Numa época em que boa parte do noticiário da velha e da nova mídia agora é produzida em entrevistas por telefone ou e-mail, com os repórteres saindo pouco de casa ou da redação, não deixa de ser alentador encontrar nas bancas uma revista como a Brasileiros, onde eu também trabalho, e que pode ser lida aqui no site ou mesmo no iG.
A edição de junho, com o cineasta José Padilha na capa – “Garapa – Cinema contra a fome” – já está nas bancas de São Paulo e, na próxima semana, vai ser distribuída nas principais cidades brasileiras.
Brasileiros não telefona nem manda recados para saber o que está acontecendo de novo neste nosso imenso país: vai lá. Desde o número zero, o objetivo de sua pequena equipe é mostrar personagens e cenários de um Brasil que não está na mídia.
Mês que vem, o sonho acalentado por toda uma geração de jornalistas brasileiros inspirados pela lendária revista Realidade, da Editora Abril, a melhor publicação impressa já criada no país, vai completar dois anos de vida.
É quase um milagre que uma revista mensal de reportagens, fora do main stream, sem a retaguarda de qualquer investidor capitalista, tocada apenas por jornalistas, sobreviva tanto tempo num mercado dominado por duas grandes empresas editoras e duas distribuidoras.
“Revista Brasileiros. Entenda profundamente.” Este é o tema da belíssima campanha criada pelo Sergio Valente, da DM9DDB, já exibida na televisão e nos cinemas, que resume bem o espírito da revista. De fato, Brasileiros vai fundo nos assuntos e não economiza no espaço quando tem uma boa história para contar.
Na edição de junho, além da matéria de capa produzida no sertão do Ceará, onde Padilha filmou “Garapa”, que ocupa 16 páginas, escrita por mim e com fotos antológicas de Manoel Marques, Brasileiros publica belas reportagens:
*”Revelações do assessor de Jango” – Contada por Washington Luiz de Araújo, a história de mais de meio século de vida do ex-deputado Cláudio Braga, cassado pela ditadura, que foi secretário particular de Jango em quase todo o tempo de exílio do ex-presidente e que hoje vive em Montevidéu.

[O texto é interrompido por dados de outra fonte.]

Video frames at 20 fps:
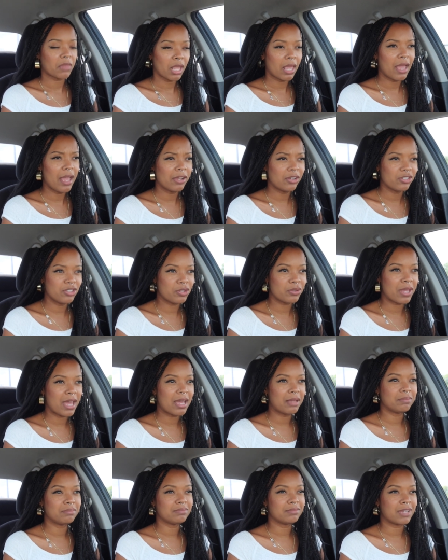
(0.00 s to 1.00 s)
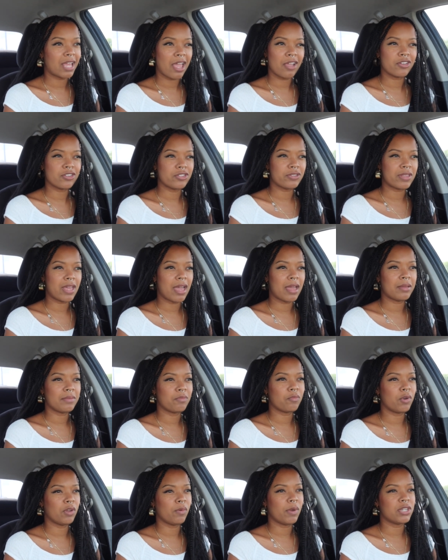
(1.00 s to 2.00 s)
I could do that. I could do that.
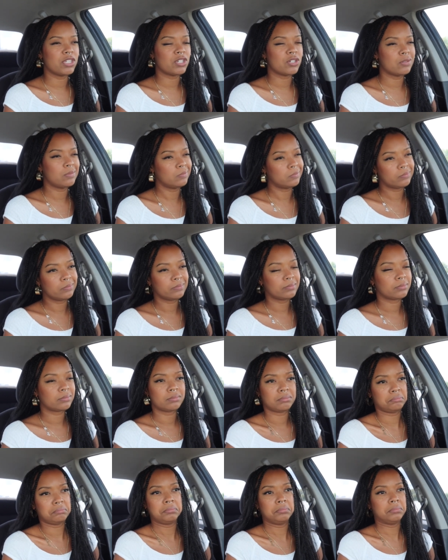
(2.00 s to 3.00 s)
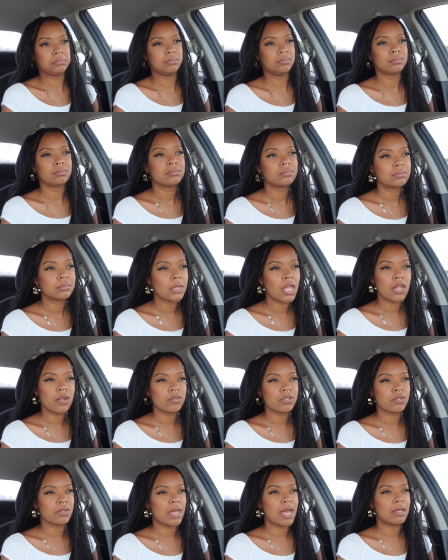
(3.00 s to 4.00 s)
And what do I do? I
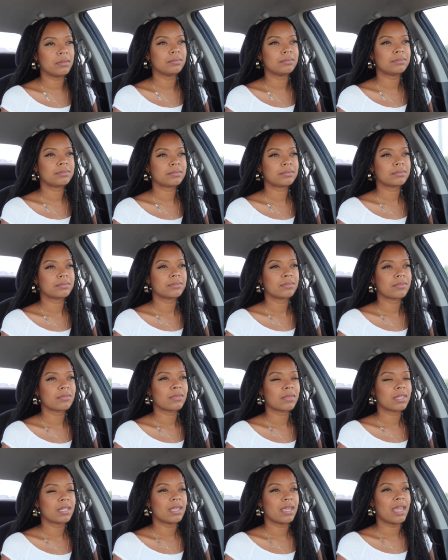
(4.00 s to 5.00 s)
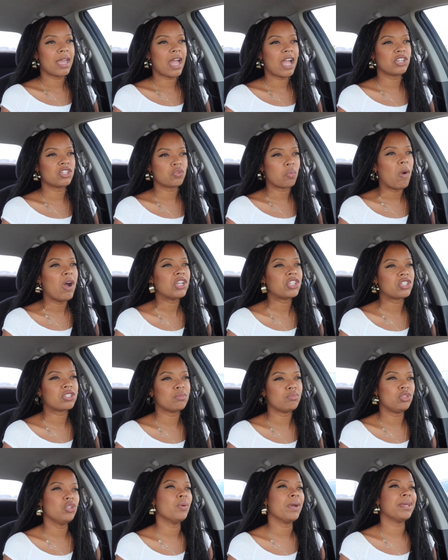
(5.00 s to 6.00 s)
don't do that. I just watch
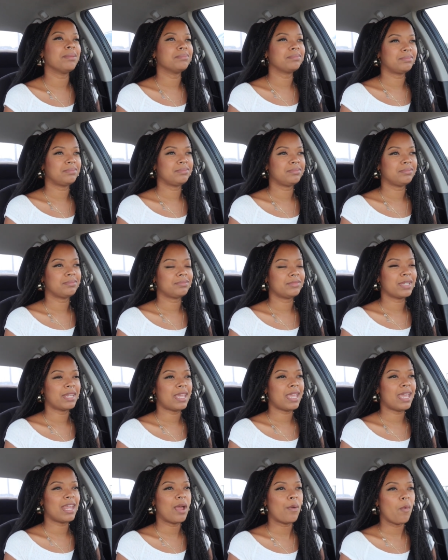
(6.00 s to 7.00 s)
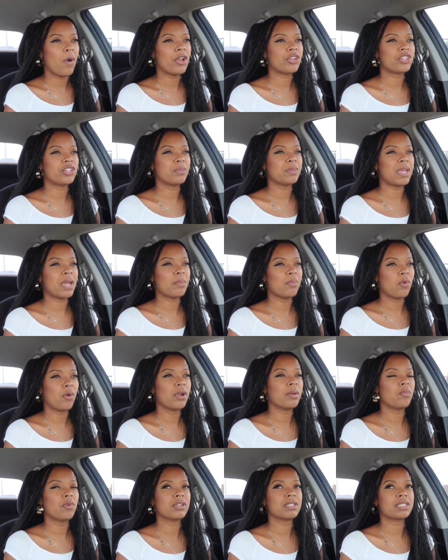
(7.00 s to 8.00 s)
them do it. And I watch them get
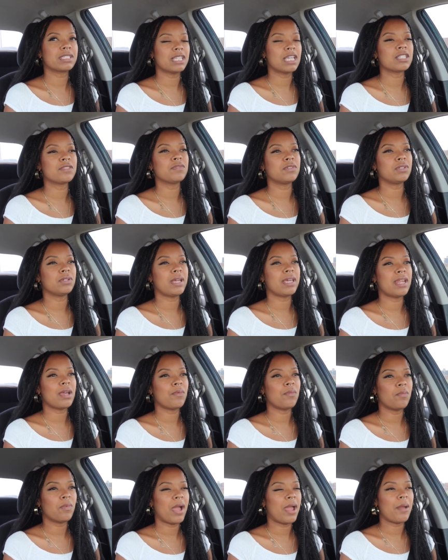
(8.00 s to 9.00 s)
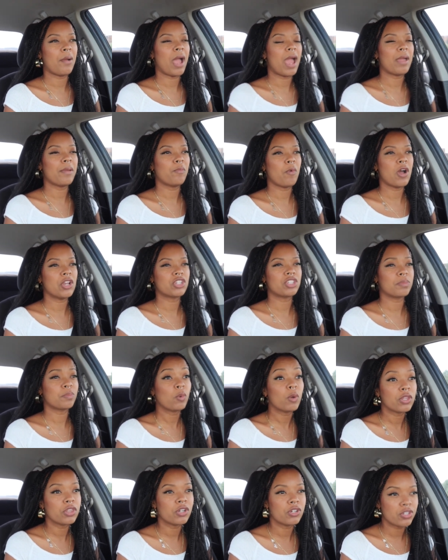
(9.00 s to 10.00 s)
more and more successful. And I, I, I watch
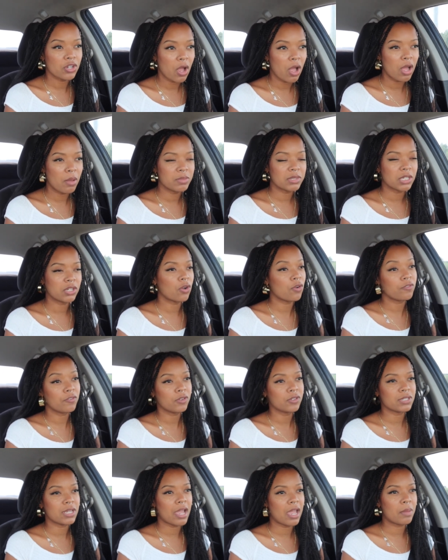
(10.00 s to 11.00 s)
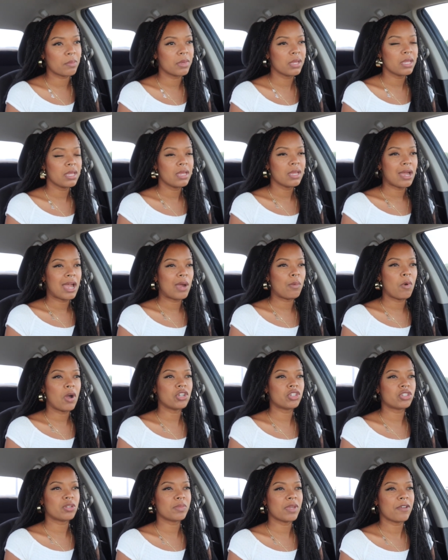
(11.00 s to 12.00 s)
them quit their jobs and go full time. I
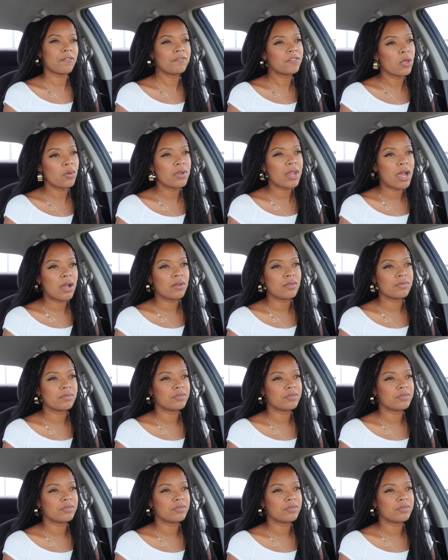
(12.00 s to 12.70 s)
watch them get flown out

* “O dia em que Sartre fundiu a cuca” – O repórter Alex Solnik resgata as cinco horas de entrevista, ao vivo, em francês, sem tradução e sem intervalo comercial levada ao ar numa TV brasileira no começo da década de 1960.
* “Os dois lados da Raposa Serra do Sol” – Com textos de José Cesar Magalhães e Daniel Veloso Hirata, e fotos de Fábio Braga, três jovens que se dedicam a “descobrir e registrar situações problemáticas e importantes do Brasil, mas nem sempre evidentes”, a revista conta o que há por trás do conflito entre índios e arrozeiros em Roraima, no extremo norte do país.
Tem muito mais na 114 páginas da edição número 23, ainda com poucos anúncios, mas o suficiente para que a gente vá sobrevivendo nesta floresta de títulos que cobrem as nossas bancas de jornal.
Tema de várias teses de mestrado e TCCs (Trabalhos de Conclusão de Curso) em diferentes faculdades do país, a revista contraria a velha história de que brasileiro não gosta de ler textos mais longos. Se a história for boa e bem contada, lê, sim – e ainda faz pesquisa acadêmica
Por ter fé no Brasil e certeza de que este país tem jeito, apesar de todos os seus problemas e desafios seculares, os editores da revista comandada por Hélio Campos Mello, meu velho parceiro, fotógrafo de respeito, que foi por muitos anos diretor de redação da IstoÉ, publicam na última página, desde o primeiro número, a pergunta “Você acredita no Brasil?”. Destaco duas respostas na edição que está nas bancas:
Danilo Santos de Miranda, diretor regional do SESC São Paulo:
“Sim, acredito! () “Em todos os meus papéis desempenhados como gestor, pai, eleitor e cidadão, atuei sempre com fé e segundo os princípios de que contribuímos de muitas formas para mudar o Brasil, a começar pela transformação do próprio olhar e pela forma como desejamos e expressamos ao mundo nossa maneira peculiar de lidar com a criatividade, com os prazeres e as dificuldades”.
Danielle Matos Santos, 29 anos, assistente de cozinha:
“No Brasil eu acredito, mas não nas pessoas. Aqui ninguém respeita mais ninguém, as coisas estão muito difíceis. O Brasil é um país rico em terra, florestas e, principalmente em água doce. Já temos tudo, está aqui, mas as pessoas estão acabando com isso, não somente no Brasil, mas no mundo () Quer saber? Às vezes eu acho o Brasil uma bosta e, às vezes, uma maravilha, assim como a minha vida”.
O preço da mercadoria? Apenas R$ 7,90, nas melhores bancas.